[NLPL Task Force (A)] Support request

Mon Jun 15 13:16:35 UTC 2020

Sorry for picking up this thread so late, I’ve only now got back to the fairseq-relevant project.

It looks like you’re right about FP16 on these GPUs :) after a happy four days (!) of extended debugging, I’ve hit upon a configuration that works for fairseq, reliably, on multiple GPUs, with tensorboard support. Tensorboard (for fairseq) appears to require tensorflow, so my current virtualenv looks something like:

tensorboard==2.2.2
tensorboard-plugin-wit==1.6.0.post3
tensorboardX==2.0
tensorflow==2.2.0
tensorflow-estimator==2.2.0
tensorflow-gpu==2.2.0
torch==1.4.0

with fairseq built from source; this environment was loaded after purging all modules, so I know exactly what I’m getting with versions etc.

It is important to have, from what I can tell, tensorboard>=2.0.0 installed, for tensorboard to log properly.

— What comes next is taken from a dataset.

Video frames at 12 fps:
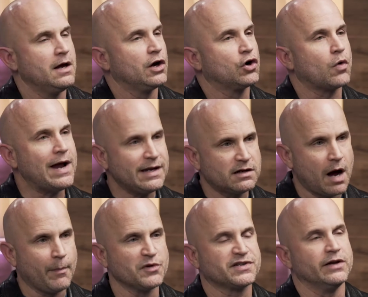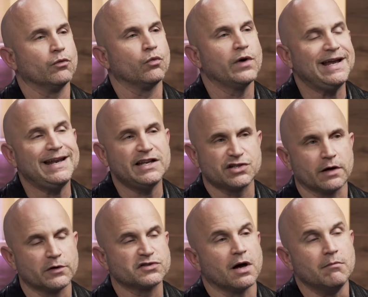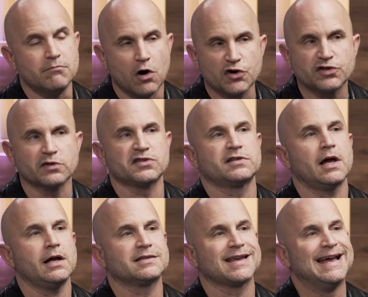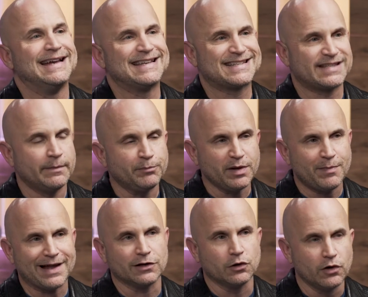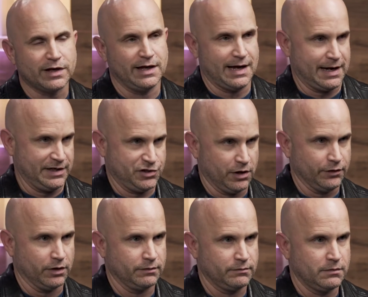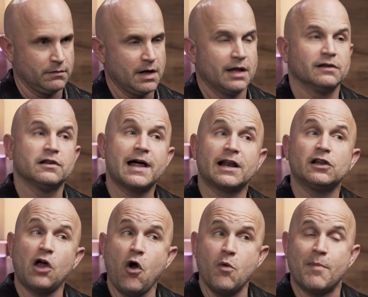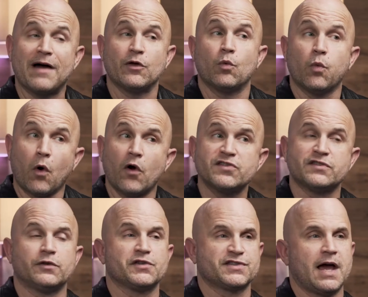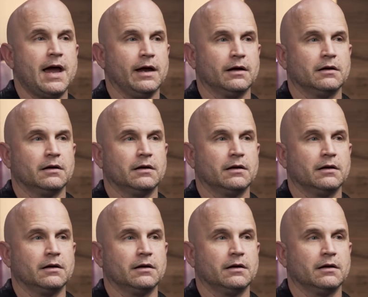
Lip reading: Great couples can read each other's emotional states simply by looking at each other, let alone by the words that they're saying.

In addition to this, two things that I found were critical for bugless training on multiple GPUs were:

a) /uninstall/ apex; there is a fused_layer_norm_cuda error, presumably because the GPU does not support fp16. Simply disabling —fp16 is not enough, the program still enters an incompatible code section.

b) I had previously had a very strange bug where the model sometimes trains successfully, and sometimes fails with an OpenMP bug: "OMP: Error #13: Assertion failure at z_Linux_util.cpp(2361)”. I’m around 99% certain that the training process either runs or fails purely stochastically, without any change to the environment or code on my part, but I haven’t been able to experimentally verify this with 100% certainty because of how random this bug seems. I’m wondering if it has something to do with the GPU’s state at the time of job submission. Either way, adding `export KMP_INIT_AT_FORK=FALSE’ prior to training looks like it fixes this for good. 

Hope this is helpful!

– Vinit

> On 22 May 2020, at 18:29, Stephan Oepen <oe at ifi.uio.no> wrote:
> 
>> RuntimeError: "mul_cpu" not implemented for ‘Half'
> 
> that sounds a bit like PyTorch when running on cpu?
> 
> https://github.com/pytorch/pytorch/issues/36318
> 
> but, either way, it almost seems that FP16 support requires more
> modern gpus than what is available on Saga?
> 
> https://fairseq.readthedocs.io/en/latest/getting_started.html#training-with-half-precision-floating-point-fp16
> 
>> Tensorboard is also missing from nlpl-fairseq, so I do have to use my own virtualenv in addition to the module. I’ve attached my slurm file in case you notice any obvious issues.
> 
> i will look into providing tensorboard as a stand-alone module; i
> understand it can be combined with either TensorFlow or PyTorch,
> right?
> 
> cheers, oe